Section 212(2) of the NTA authorises the Commonwealth, State or Territory to confirm any existing public access to and enjoyment of 'waterways, beds and banks or foreshores of waterways, coastal waters or beaches (beaches and foreshores)'. Under this authority, the State of Western Australia enacted s 14 of the Titles (Validation) and Native Title (Effects of Past Acts) Act 1995. This section confirmed the ability of the public to access and enjoy beaches and foreshores.
As per s 225(c) of the NTA, when determining the existence of native title, it is essential to determine the nature and extent of any other interests, including any other right or privilege, in the given determination area.
In 2018, the Federal Court made two determinations over land and waters of the Dampier Peninsula in Western Australia. In doing so, the single judge recorded the existing public right of access to these beaches and foreshores under s 14 of the Titles (Validation) and Native Title (Effects of Past Acts) Act 1995 (WA), within the category of 'other interests'. The judge held that the existing public access and enjoyment was a 'privilege' under s 14, and thus within the category of 'other interests'.
The Court held that s 212(2) of the NTA applied to this scenario in two ways:
- a public interest may arise where it is shown to be the subject of existing common law or a statutory right or interest at the time s 212(2) was enacted; or
- the public access interest may be shown to be a relevant interest where a person asserting an 'existing access to and enjoyment of' land or waters under s 212(2) establishes that public access and enjoyment, as a matter of fact, existed at the time of enactment.
On appeal, the Full Federal Court held that the primary judge erred in his interpretation of s 212(2): any existing public access and enjoyment was neither a 'privilege' nor an 'other interest' so that neither of the two ways discussed by the primary judge might apply in this case.
Decision of the High Court
The High Court allowed the appeal on the part of Western Australia and the Commonwealth and set aside the judgment of the Full Federal Court. The appeal was made on the following grounds:
- That the Full Court had erred in construing that existing public access and enjoyment is neither a privilege nor an 'other interest'.
- That the Full Court had erred in construing that s 212(2) requires the existence of a right and the fact of physical access to and enjoyment of a prescribed area before it will be said that there was existing public access to and enjoyment of a prescribed area.
Detail of the Judgment
The Court held that the confirmation of existing public access to and enjoyment under a legislative enactment, through reliance on s 212(2), amounted to an 'interest' in relation to the land and waters of the determination area.
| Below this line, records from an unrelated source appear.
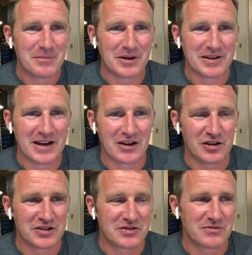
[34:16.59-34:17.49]
But yeah,
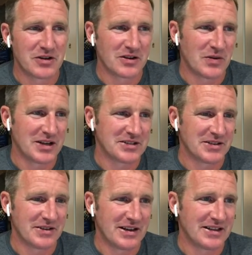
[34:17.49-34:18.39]
good good
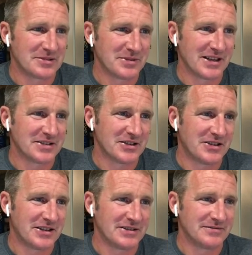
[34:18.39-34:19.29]
question, uh, Splanza
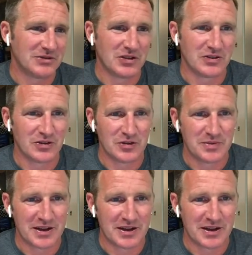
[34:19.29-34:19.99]
on YouTube.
Hence, it is indeed an 'other interest' within the meaning of s 225(c) of the NTA and should be recorded as such in a native title determination. However, while deciding that existing access to and enjoyment of beaches amounted to an 'interest', 'privilege', or a 'right', the court recorded different reasons from the primary judge.
The Court considered parliamentary materials and held that as a part of passing the NTA, the Commonwealth Parliament also sought to preserve the principles of public access to beaches, regardless of the possibility that native title exists in the area.